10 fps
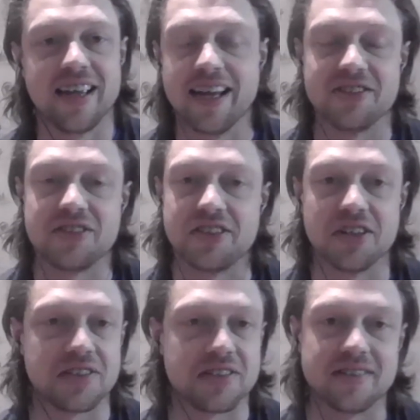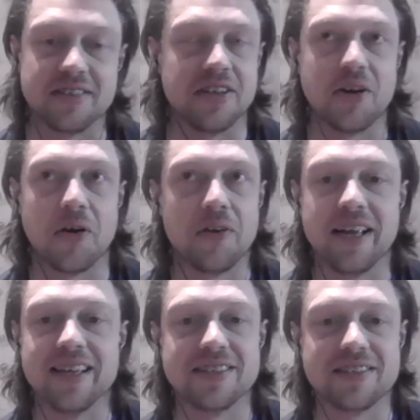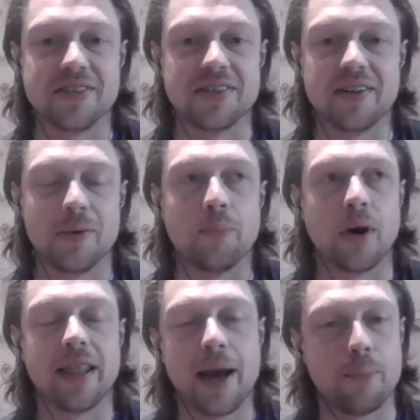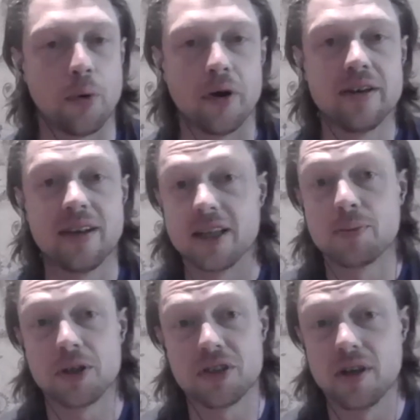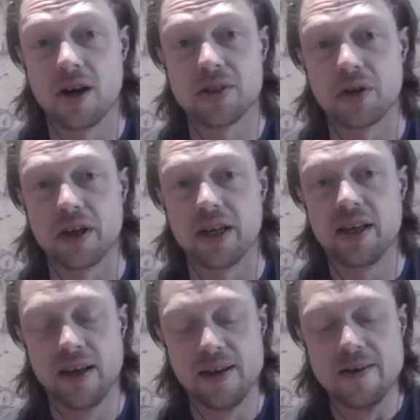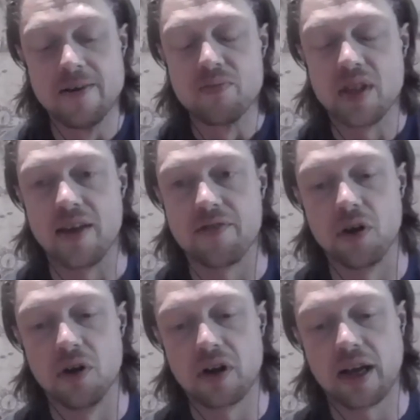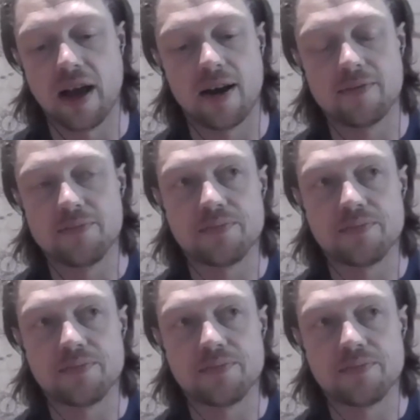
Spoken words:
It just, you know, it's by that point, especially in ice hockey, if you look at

* * *

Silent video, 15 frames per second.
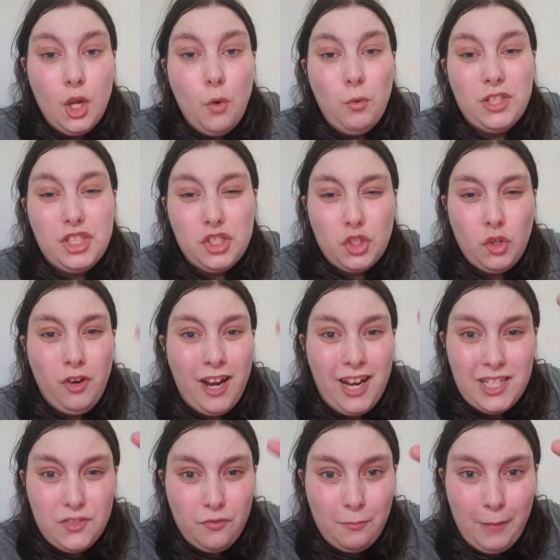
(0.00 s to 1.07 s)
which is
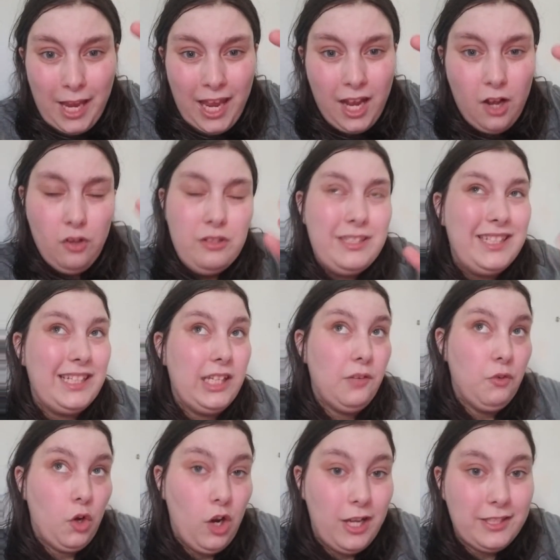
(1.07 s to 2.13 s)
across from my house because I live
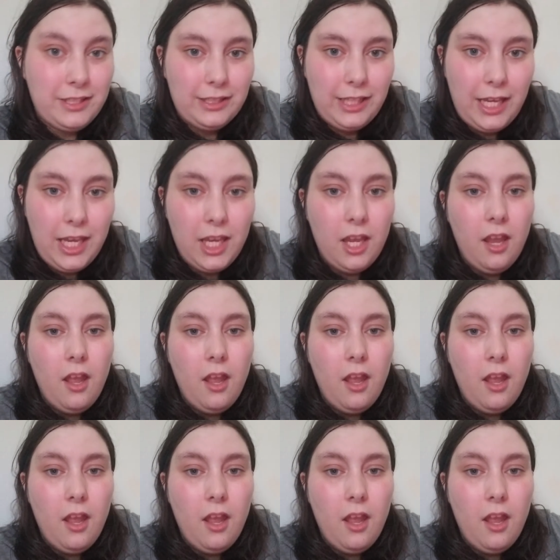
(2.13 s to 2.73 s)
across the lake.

* * *

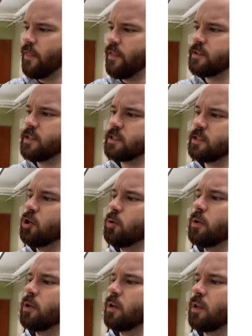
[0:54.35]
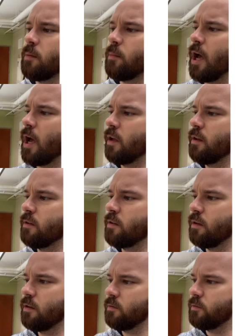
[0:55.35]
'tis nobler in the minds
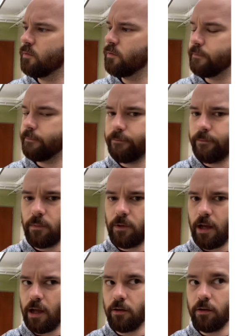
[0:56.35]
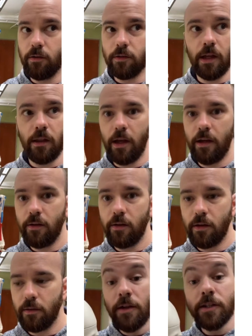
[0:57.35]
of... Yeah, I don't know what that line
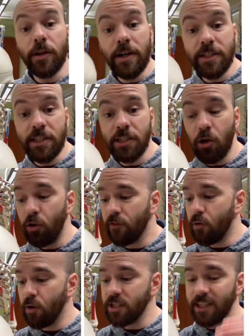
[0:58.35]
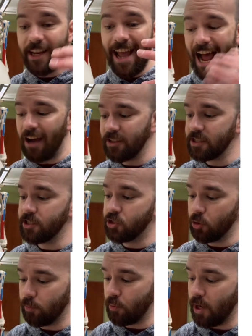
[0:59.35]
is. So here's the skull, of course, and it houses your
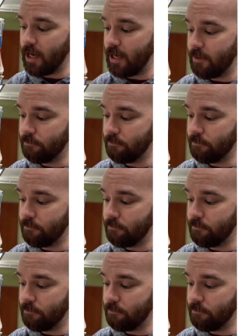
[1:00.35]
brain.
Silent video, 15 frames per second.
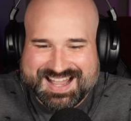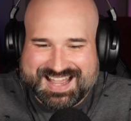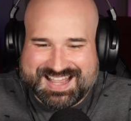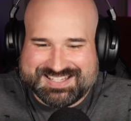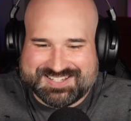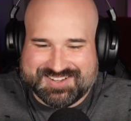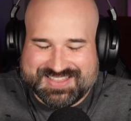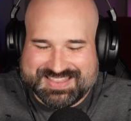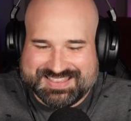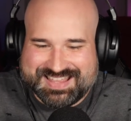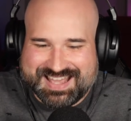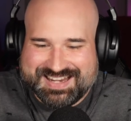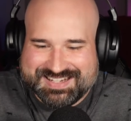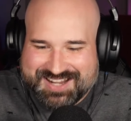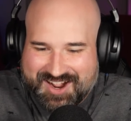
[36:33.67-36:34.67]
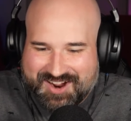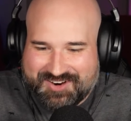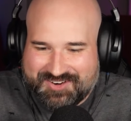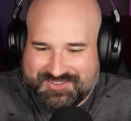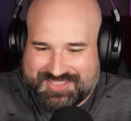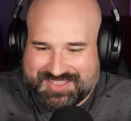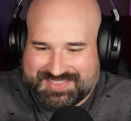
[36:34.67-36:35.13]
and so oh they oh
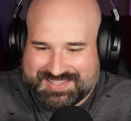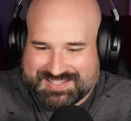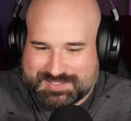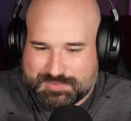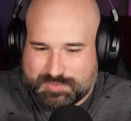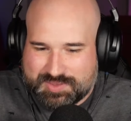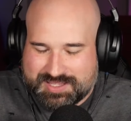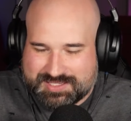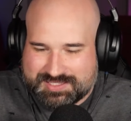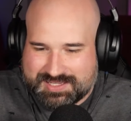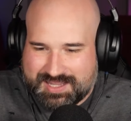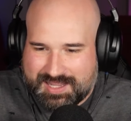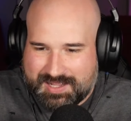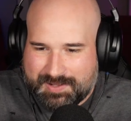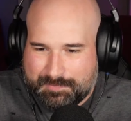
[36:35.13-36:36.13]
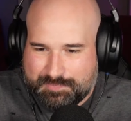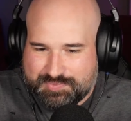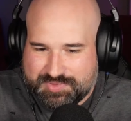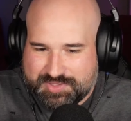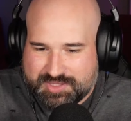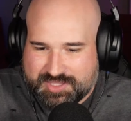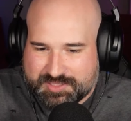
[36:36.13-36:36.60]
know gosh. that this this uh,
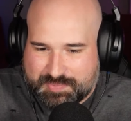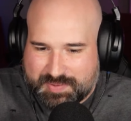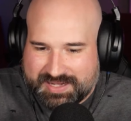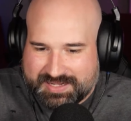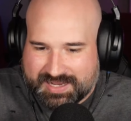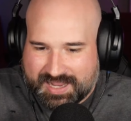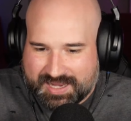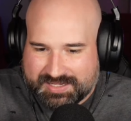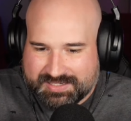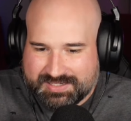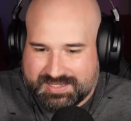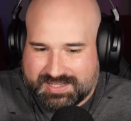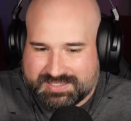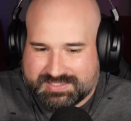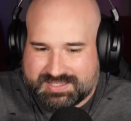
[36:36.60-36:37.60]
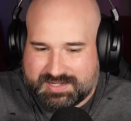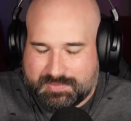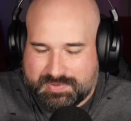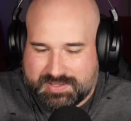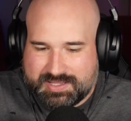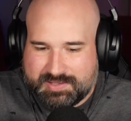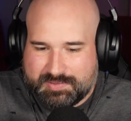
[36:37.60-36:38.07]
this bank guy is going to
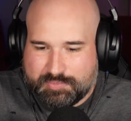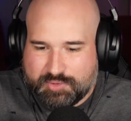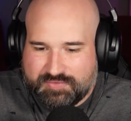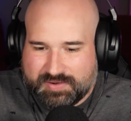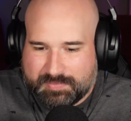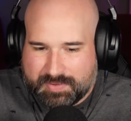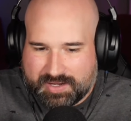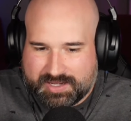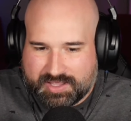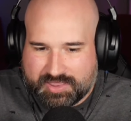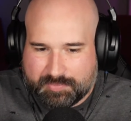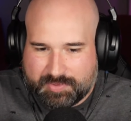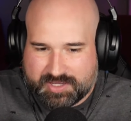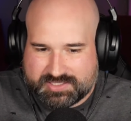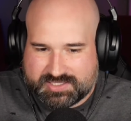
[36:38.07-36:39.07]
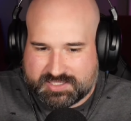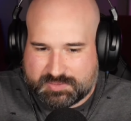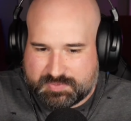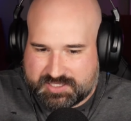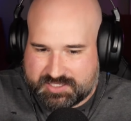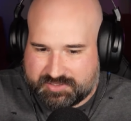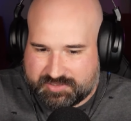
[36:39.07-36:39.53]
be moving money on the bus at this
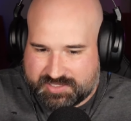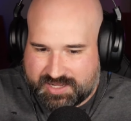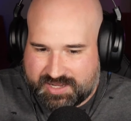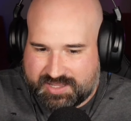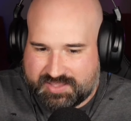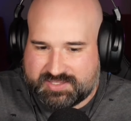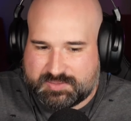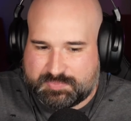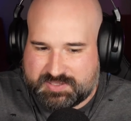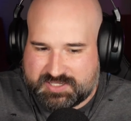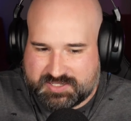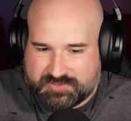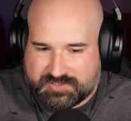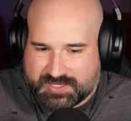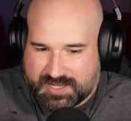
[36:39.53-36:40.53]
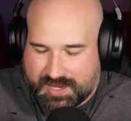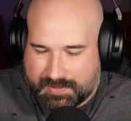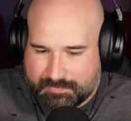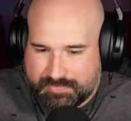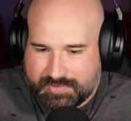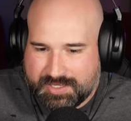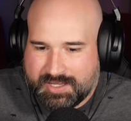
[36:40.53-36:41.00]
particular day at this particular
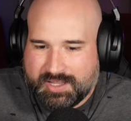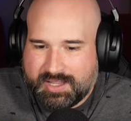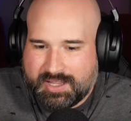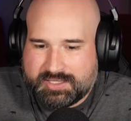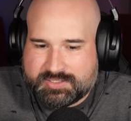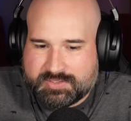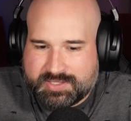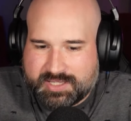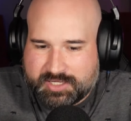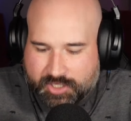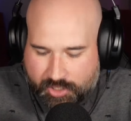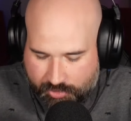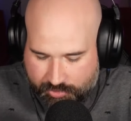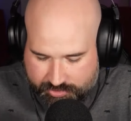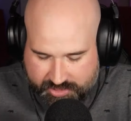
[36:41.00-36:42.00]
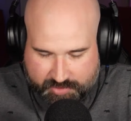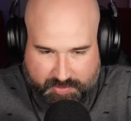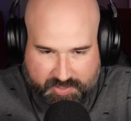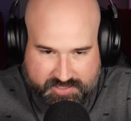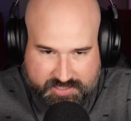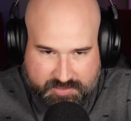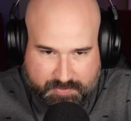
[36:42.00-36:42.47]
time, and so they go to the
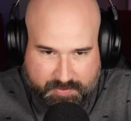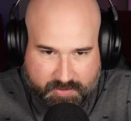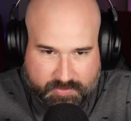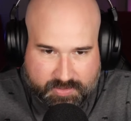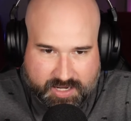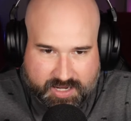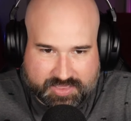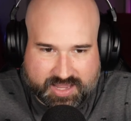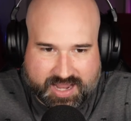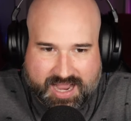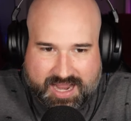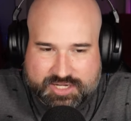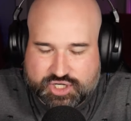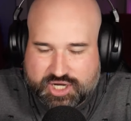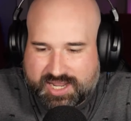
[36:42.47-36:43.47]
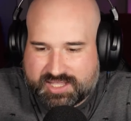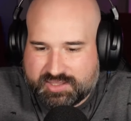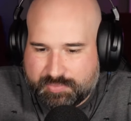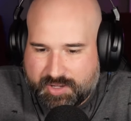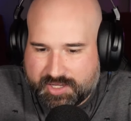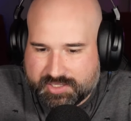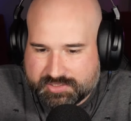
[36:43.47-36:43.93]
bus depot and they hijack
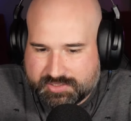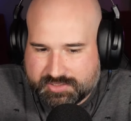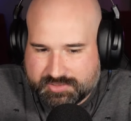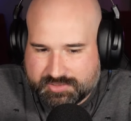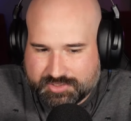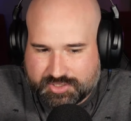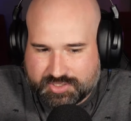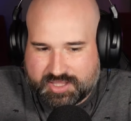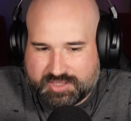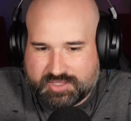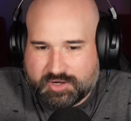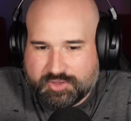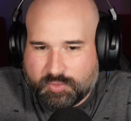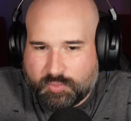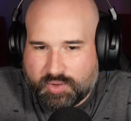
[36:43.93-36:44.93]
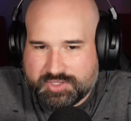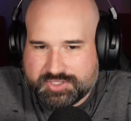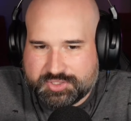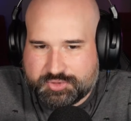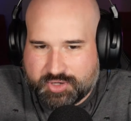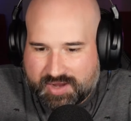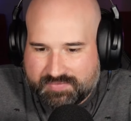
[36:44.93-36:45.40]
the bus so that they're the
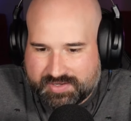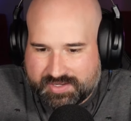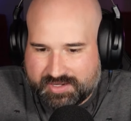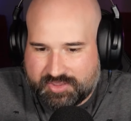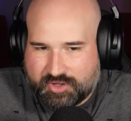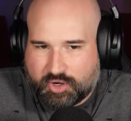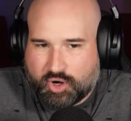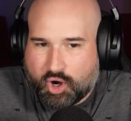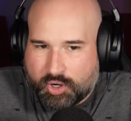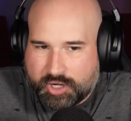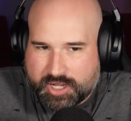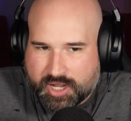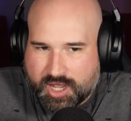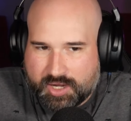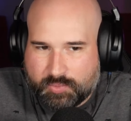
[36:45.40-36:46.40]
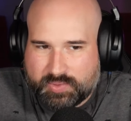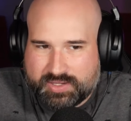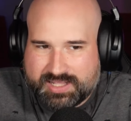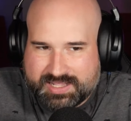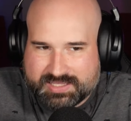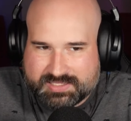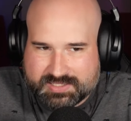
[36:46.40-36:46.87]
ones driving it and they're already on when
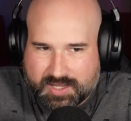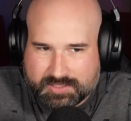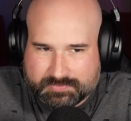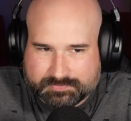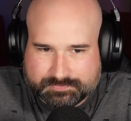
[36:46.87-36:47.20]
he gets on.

_Description of the task:_ When you reach the line with "[36:39.07-36:39.53]" in the records above, begin repeating the lines exactly, and stop after the line with "[36:43.93-36:44.93]". Skip all pictures.

_Exercise result:_
[36:39.07-36:39.53]
be moving money on the bus at this
[36:39.53-36:40.53]
[36:40.53-36:41.00]
particular day at this particular
[36:41.00-36:42.00]
[36:42.00-36:42.47]
time, and so they go to the
[36:42.47-36:43.47]
[36:43.47-36:43.93]
bus depot and they hijack
[36:43.93-36:44.93]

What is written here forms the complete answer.